By emulating the values processed on the Absolute Position board, I’m able to eliminate this daughter board entirely from my setup when using the adapter. The steering/acceleration counter and multiplexer circuit presently looks like this.

Steering-Acceleration-Multiplexer Circuit

L/H Shifter Latch

In order to emulate the L/H shifter, I’ve built a toggle latch. This uses a 74LS74 latch combined with a NOT gate to set the latch’s value to its inverse every time the user presses a single button. It’s a very simple circuit, really, to store and flip a single bit. This bit is read by a pin on the main board to put you in low or high gear.

Gear Shift Latch

Lamps

The indicator lights are an essential part of Spy Hunter. While I do plan on making a small, remote LED strip later on, I wanted to make sure I could display the lights correctly on the adapter first. The lamp board is a separate daughter board included in the cabinet and (as I mentioned) was an ingenious way to prevent piracy by making the game hardware-dependent.

Lamp boards are hard to come by on their own these days, and it only stands to add a lot of extra power and complexity to a setup to have to wire one up just to play the game. So in addition to emulating the Absolute Position board, I’ve made use of the CD4099B latch to emulate the Lamp Driver board as well.
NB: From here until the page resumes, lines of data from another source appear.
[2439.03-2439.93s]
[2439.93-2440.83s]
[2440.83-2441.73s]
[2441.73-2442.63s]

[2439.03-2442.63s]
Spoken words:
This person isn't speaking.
The lamp board programs the latches on a CD4099B directly, and if you follow the schematic all the way back to the main board, it becomes a simple wiring problem. Once you figure out how to map the inputs and outputs, you can map the outputs to a set of low power LEDs with resistors in front of them (instead of amplifiers and 12V bulbs). To make it easier to read, I’ll be using the same colors from the game – orange LED for the weapons van, and a combination of red and purple LEDs placed specifically for individual weapons to mirror the cabinet. With this, it should be possible to play the game!

Other Improvements

I’ve learned a few things since building TRON, which I’ve incorporated into later revisions of TRON as well as into Spy Hunter. Namely, the value of pull-up and pull-down resistors on input and output pins is crucial for compatibility and chip lifetime. I had originally designed TRON using TI chips, which could handle the extra current however quickly found that cheap generic chips couldn’t. Adding resistors in front of my pins limits the inbound and outbound current. I also added a 470R resistor to the composite sync, which prevented certain cheap chips from blanking out after seeing too much current.
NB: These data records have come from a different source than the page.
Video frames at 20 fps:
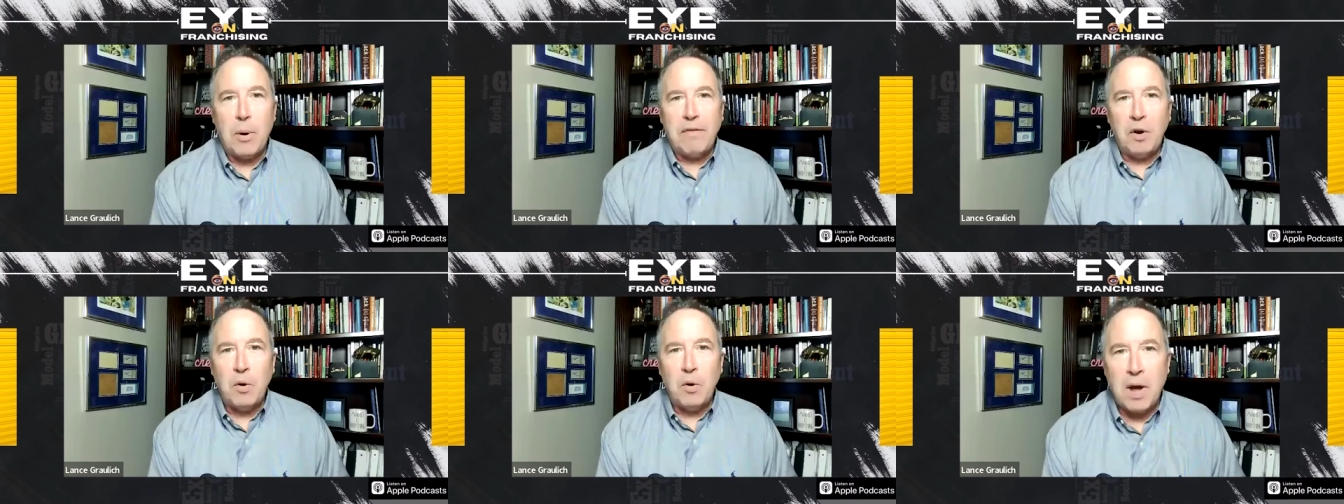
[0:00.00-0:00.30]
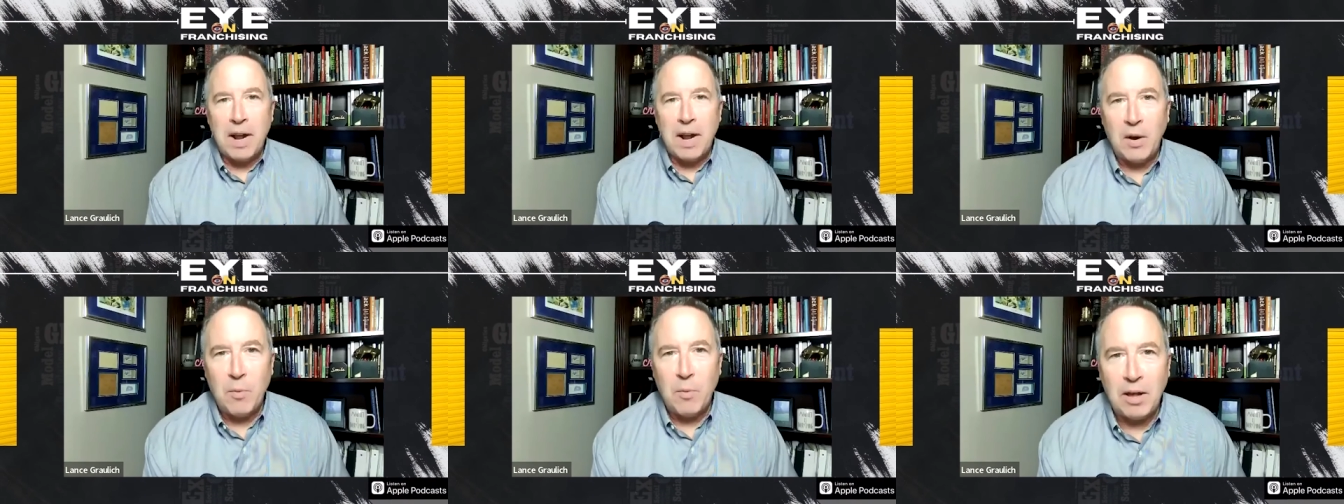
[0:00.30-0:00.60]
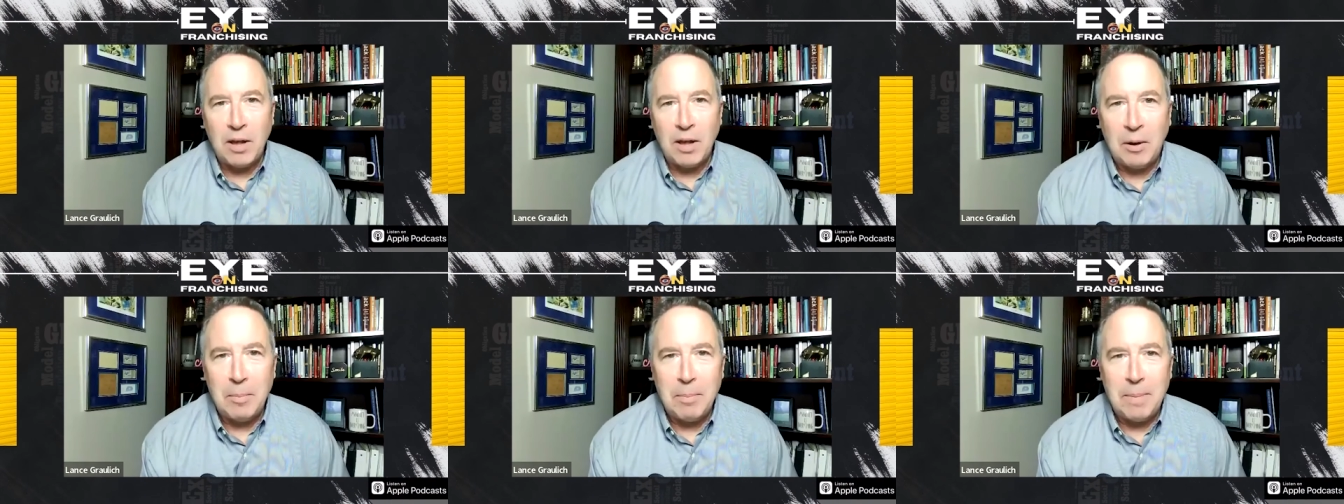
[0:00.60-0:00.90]
everyone, and
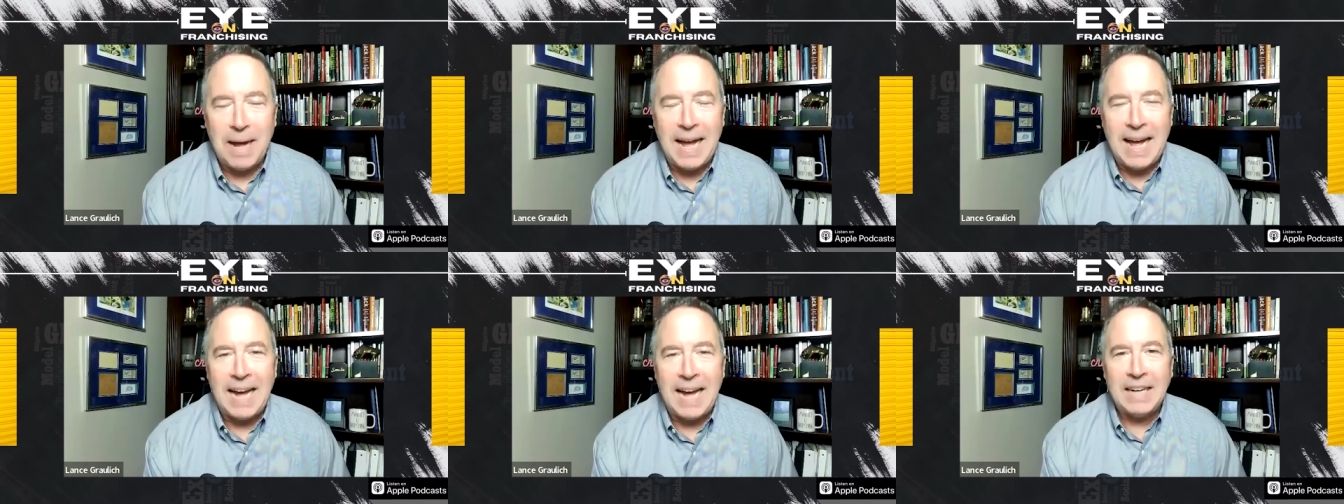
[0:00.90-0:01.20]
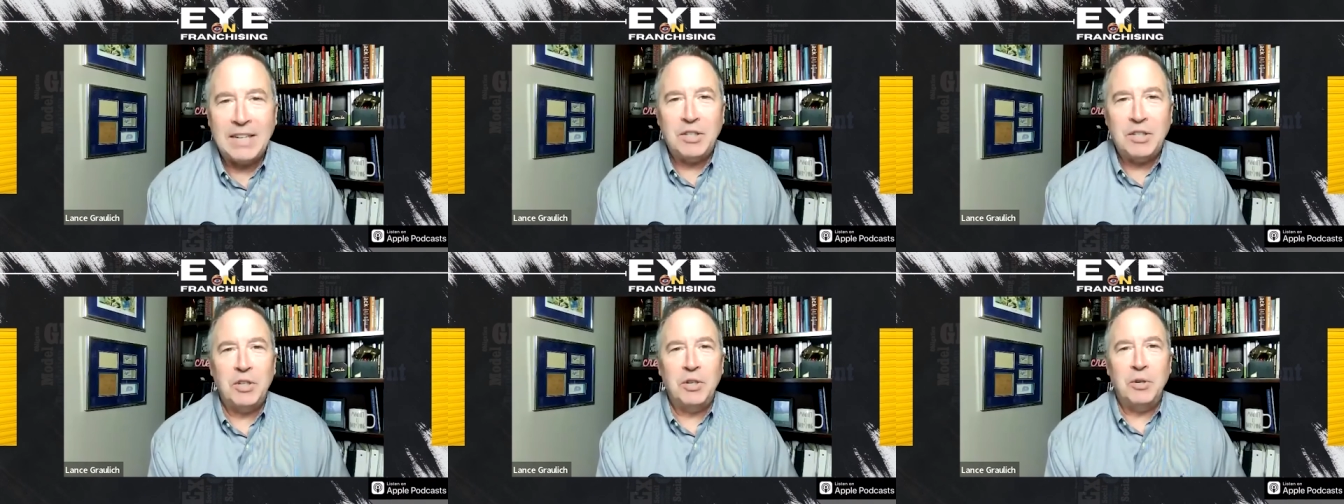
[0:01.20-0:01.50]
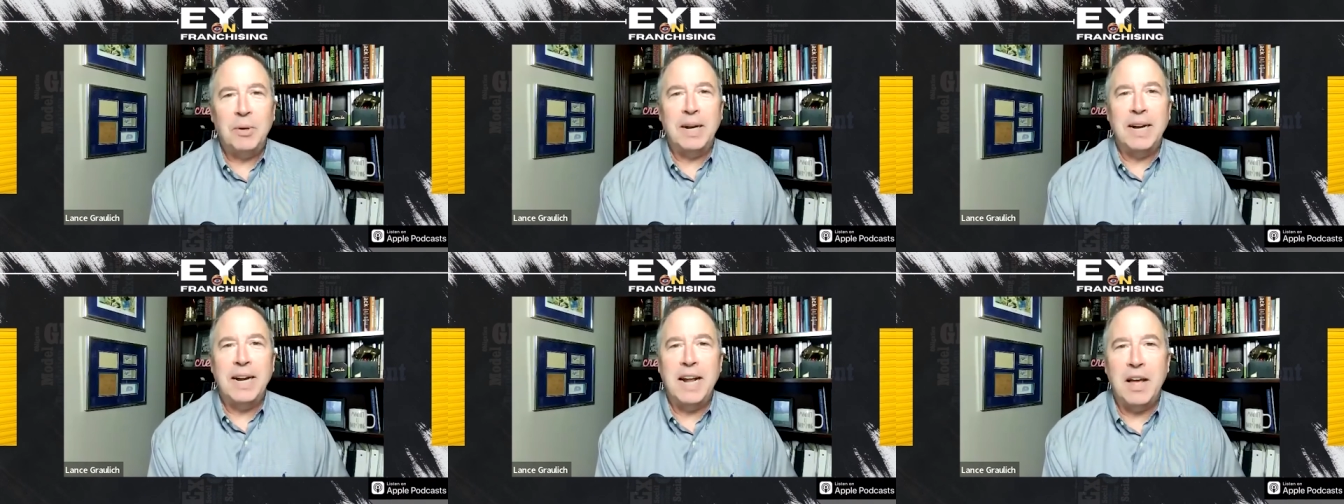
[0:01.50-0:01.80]
welcome back
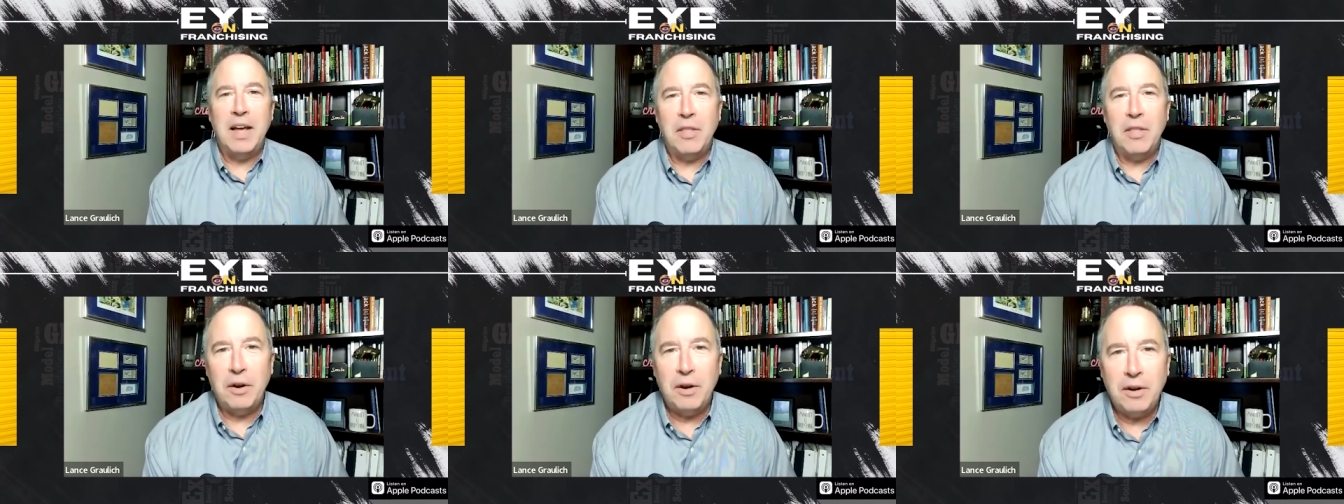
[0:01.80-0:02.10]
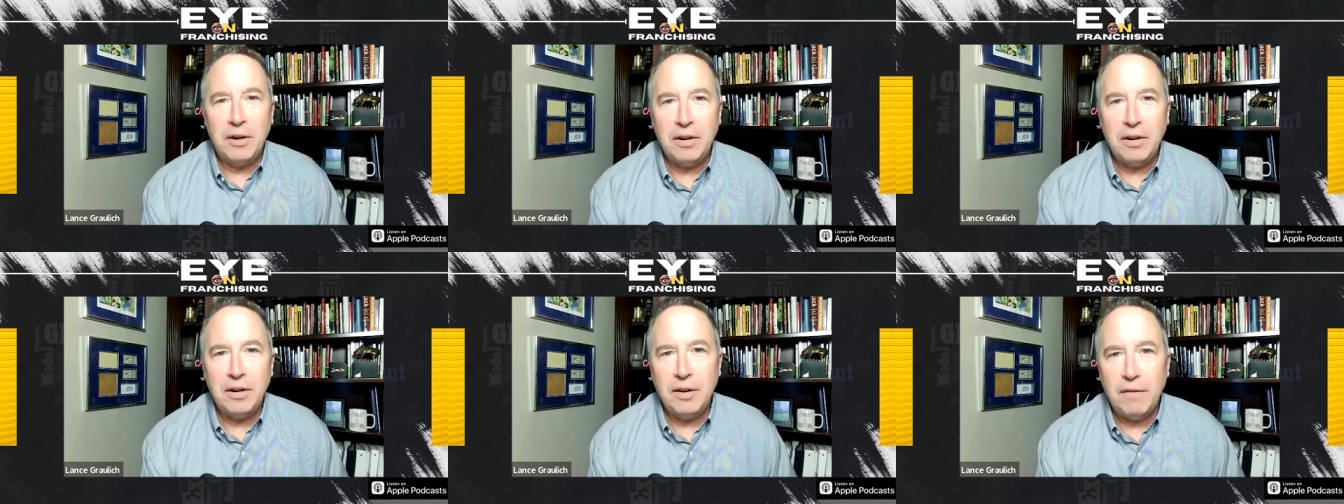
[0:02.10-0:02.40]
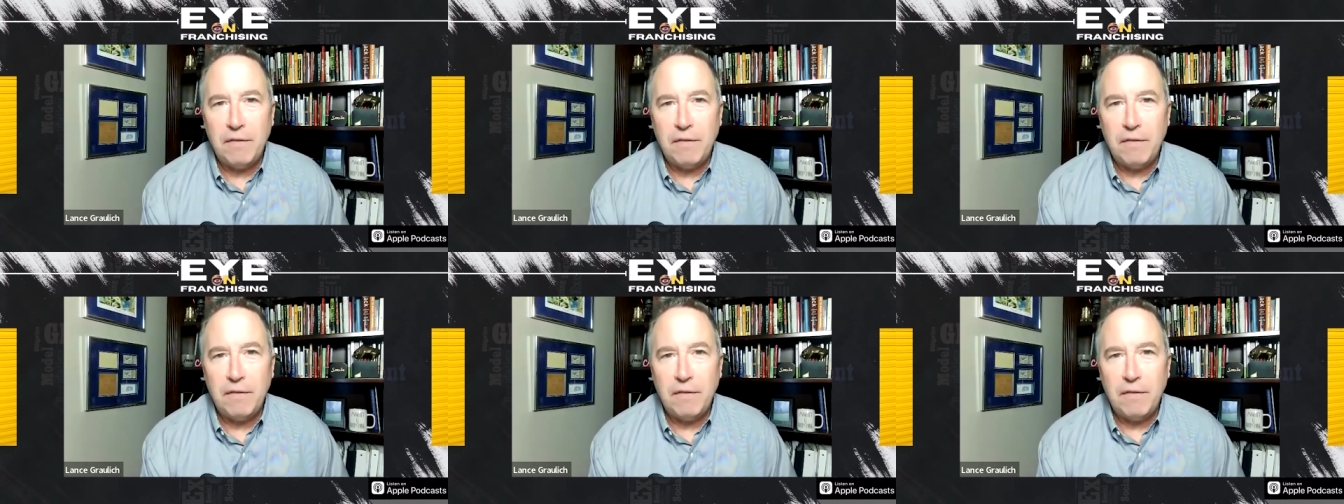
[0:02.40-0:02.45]
to another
Lastly, my amplifier circuit has gotten a bit better, and the way I’ve set up the two distinct audio sources, you can mix them before sending both to the preamp.

Controls

Interfacing with the game is one tough challenge, but making the controls a good experience is quite another. To play this game, I’ve had to make use of the extension harness to interface with buttons 5 and 6 on a controller. This will allow me to map the controls in a comfortable configuration (Nintendo Pro Controller layout below)…
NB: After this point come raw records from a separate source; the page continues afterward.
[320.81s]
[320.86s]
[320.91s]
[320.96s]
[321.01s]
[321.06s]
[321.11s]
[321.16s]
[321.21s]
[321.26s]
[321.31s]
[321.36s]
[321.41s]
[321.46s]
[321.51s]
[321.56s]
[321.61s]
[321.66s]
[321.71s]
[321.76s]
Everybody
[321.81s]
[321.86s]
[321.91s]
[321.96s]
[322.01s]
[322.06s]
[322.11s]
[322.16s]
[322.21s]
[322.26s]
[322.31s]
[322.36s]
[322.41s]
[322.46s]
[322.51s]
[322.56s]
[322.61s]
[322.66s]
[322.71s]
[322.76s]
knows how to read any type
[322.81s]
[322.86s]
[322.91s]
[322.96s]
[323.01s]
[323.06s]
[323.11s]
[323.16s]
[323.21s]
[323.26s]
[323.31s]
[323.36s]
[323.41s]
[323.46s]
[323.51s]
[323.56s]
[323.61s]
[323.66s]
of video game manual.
1. Left and Right for steering, with return to center (and adjustable trim pot on the adapter to set the steering speed)
2. B accelerates. Releasing B equates to taking your foot off the pedal.
3. Shift L/H toggle is A
4. Missiles and Machine Guns are the L and R buttons at the top side of the controller
5. Smoke and Oil Slick are buttons Y and X.
6. Weapons Van is the “+” button (equivalent of 1P Start, since Spy Hunter uses the Weapons Van button to Start).

Prototyping

I’m currently fabricating some prototypes and will be testing and tweaking these circuits over the next several weeks on a Spy Hunter stack. The only boards I expect to need are the three MCR boards and the Cheap Squeak Deluxe for music.